Here's the catch for marijuana operators: that tax differential effectively subsidizes a competitor class. James Brobyn, director of the Delaware Cannabis Industry Association and operator of Field Supply dispensary, has characterized HB 401 as offering an easy, low-cost path that doesn't replicate the burden existing licensees carry. State alcohol and tobacco regulators have raised separate objections - specifically, that HB 401's narrow focus on delta-9 THC could leave regulatory gaps for other intoxicating hemp-derived compounds, and that enforcement authority for their agency remains ambiguous under the bill's current text.
What Operators and Compliance Teams Should Be Watching
For licensed dispensary operators in Delaware - and for multi-state operators with footprints in nearby states facing similar debates - the immediate business implication is a competitive one. If HB 401 or a comparable separate-lane approach passes, hemp retailers gain a form of legitimacy without fully equivalent compliance costs. That affects wholesale pricing pressure, consumer traffic distribution, and the return on investment that licensed operators have made in build-out, security, and compliance infrastructure.

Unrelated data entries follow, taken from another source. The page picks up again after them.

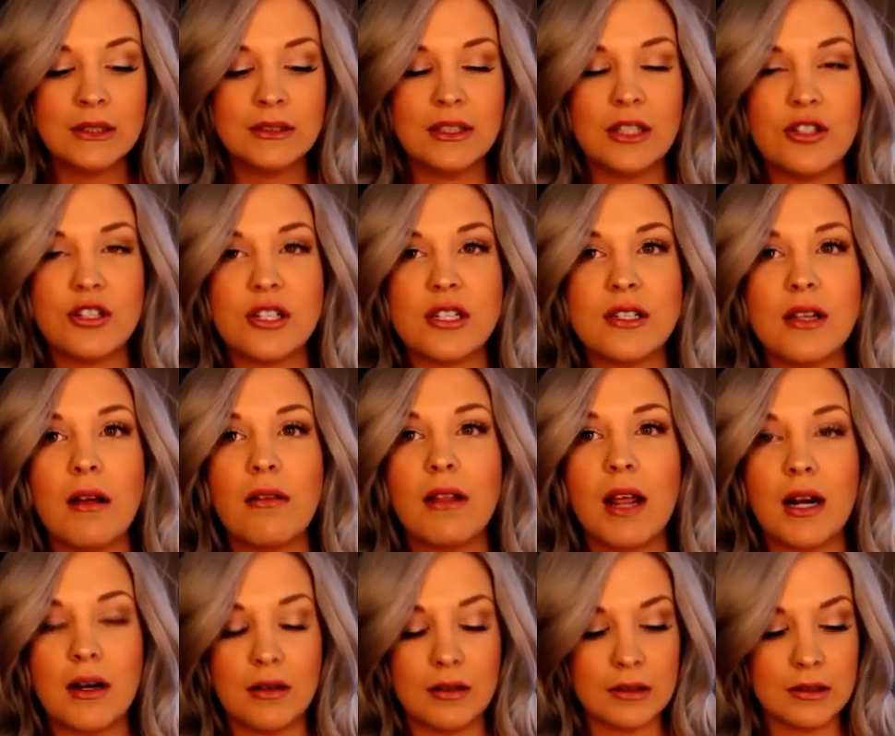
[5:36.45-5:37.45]
They're so
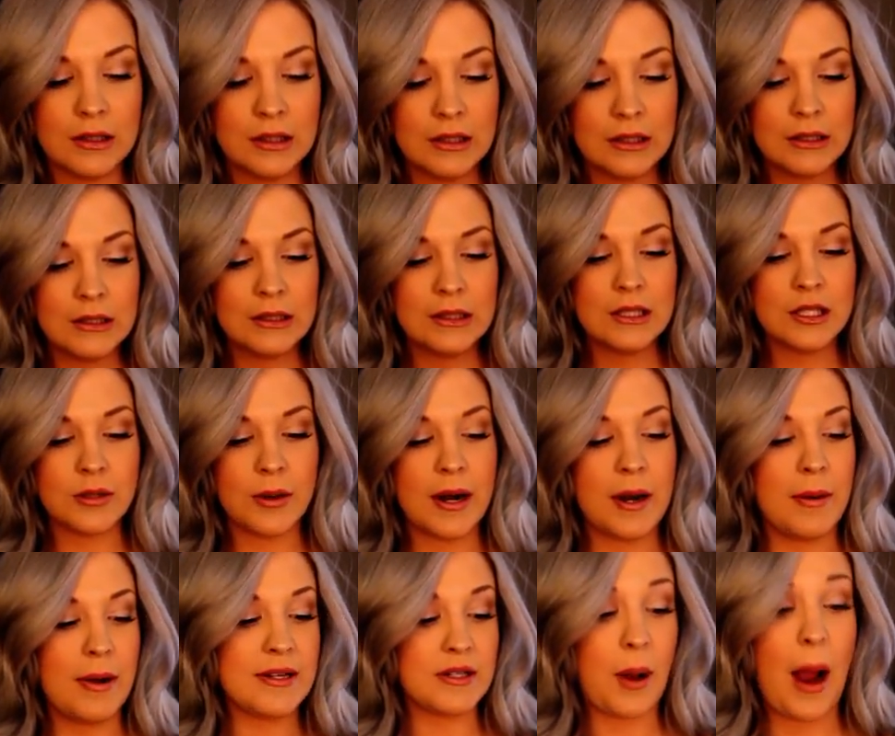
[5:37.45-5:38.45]
little. So
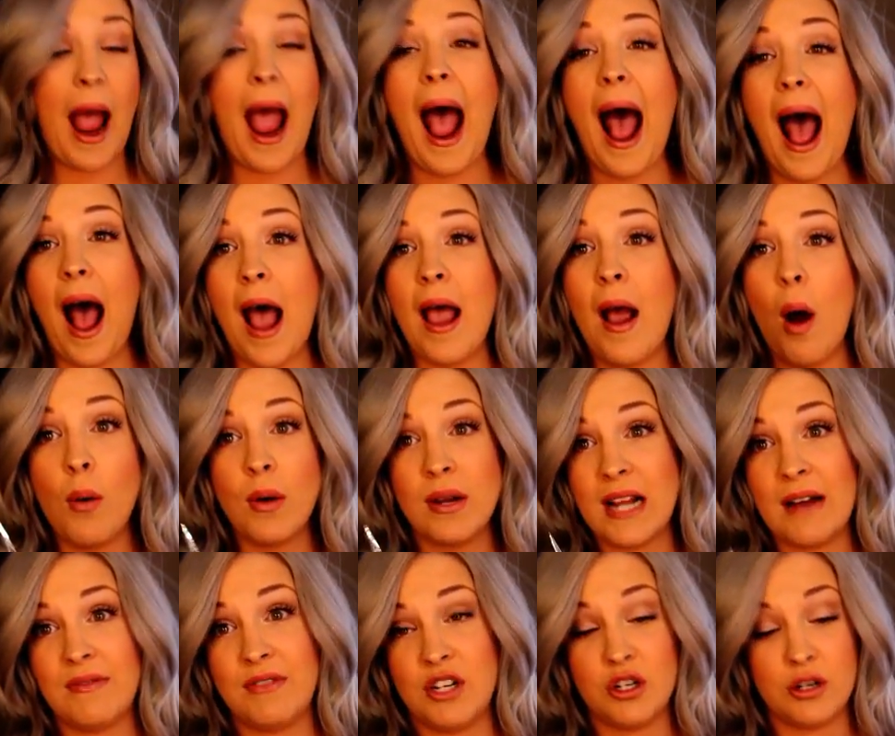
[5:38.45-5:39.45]
anyway, so I always
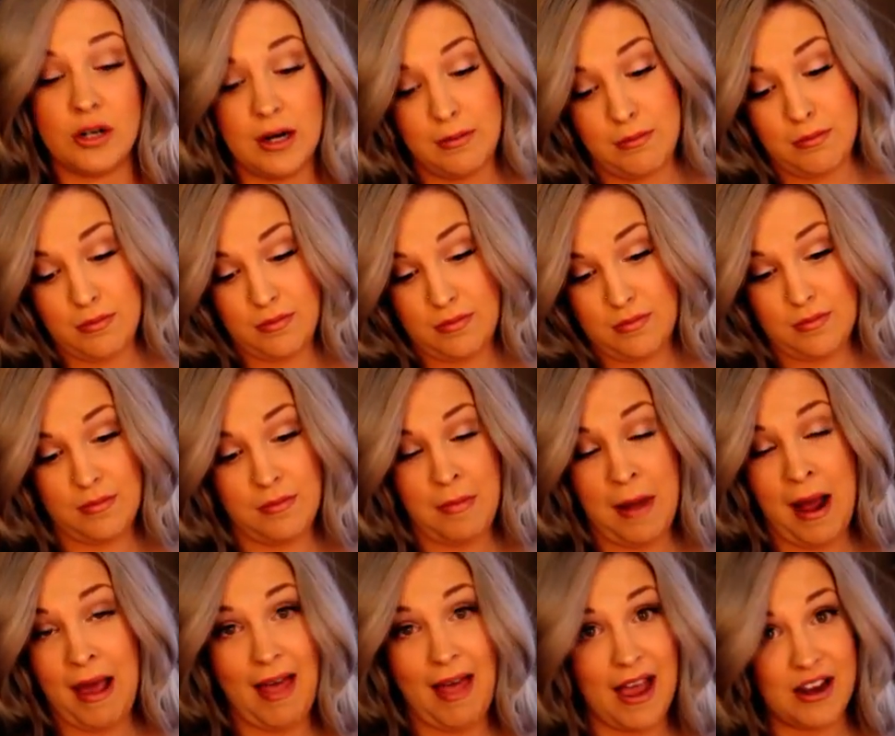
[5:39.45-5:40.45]
have to trim
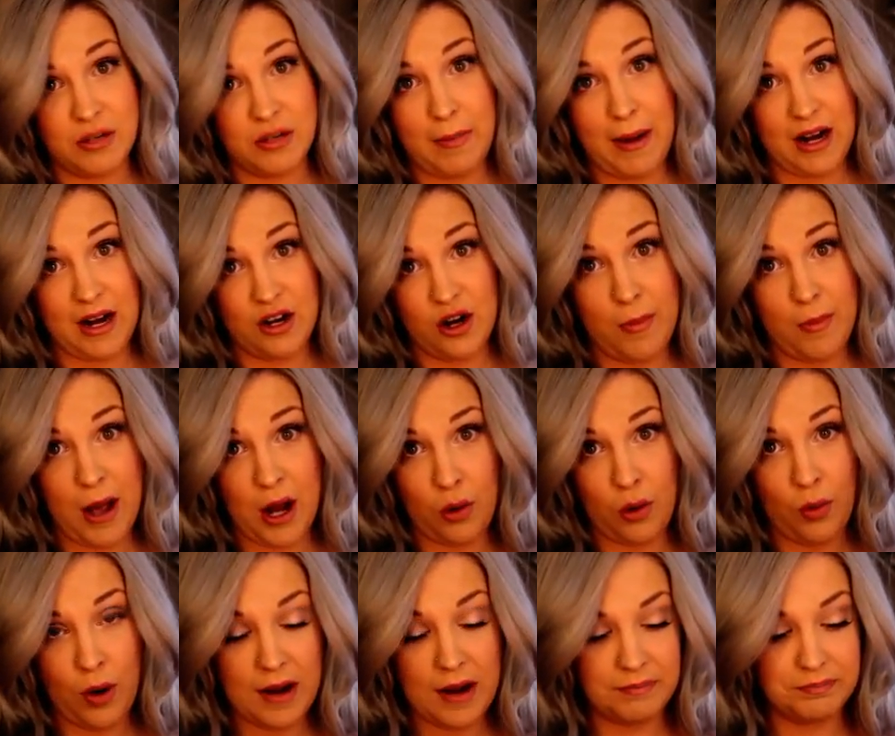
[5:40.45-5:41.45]
my lash band no matter
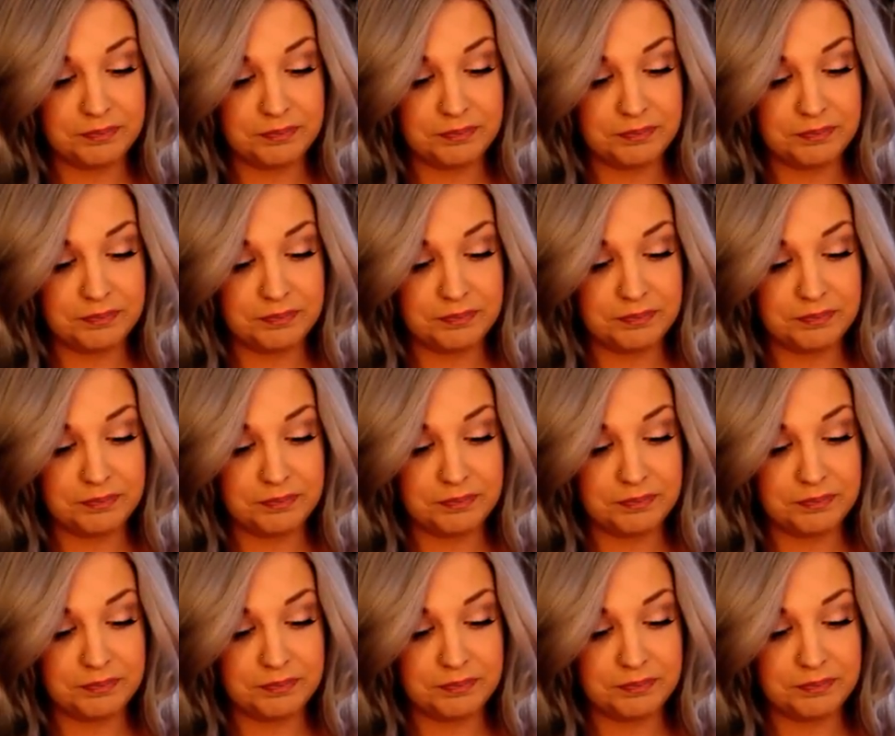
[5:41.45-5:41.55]
what.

If HB 395 passes, the calculus shifts. Existing hemp retailers would either need to migrate into the marijuana licensing system - absorbing those overhead costs - or exit the intoxicating product market. That outcome could consolidate retail volume back toward licensed dispensaries, but it would also likely trigger legal and political pushback from small business owners who have operated in good faith under the current regulatory ambiguity.
A fourth measure, sponsored separately by Senator Hoffner, addresses a related but distinct problem: clarifying the legal line between hemp-derived products and marijuana under Delaware law. Critically, it would prevent law enforcement from using the mere presence of hemp products as the sole basis for arrest, search, seizure, or criminal prosecution. For retailers operating in the space between these categories - and for their legal counsel - that distinction matters practically, not just philosophically.
The broader pattern is one that compliance professionals in cannabis retail have seen play out in other states: a fast-moving consumer product market outpaces statutory frameworks designed for a different era, and legislators scramble to catch up before the regulatory vacuum becomes too expensive to fill. Delaware is not alone in this. What makes the state's debate notable is the density of competing proposals and the transparency of the commercial interests driving each position.
Whatever framework emerges, operators on both sides of this debate will need to map their SKU inventory, testing protocols, and packaging compliance against whatever statutory definition of THC ultimately prevails. In this space, ambiguity is not a neutral condition. It is an operational risk - and in Delaware right now, that risk is unresolved.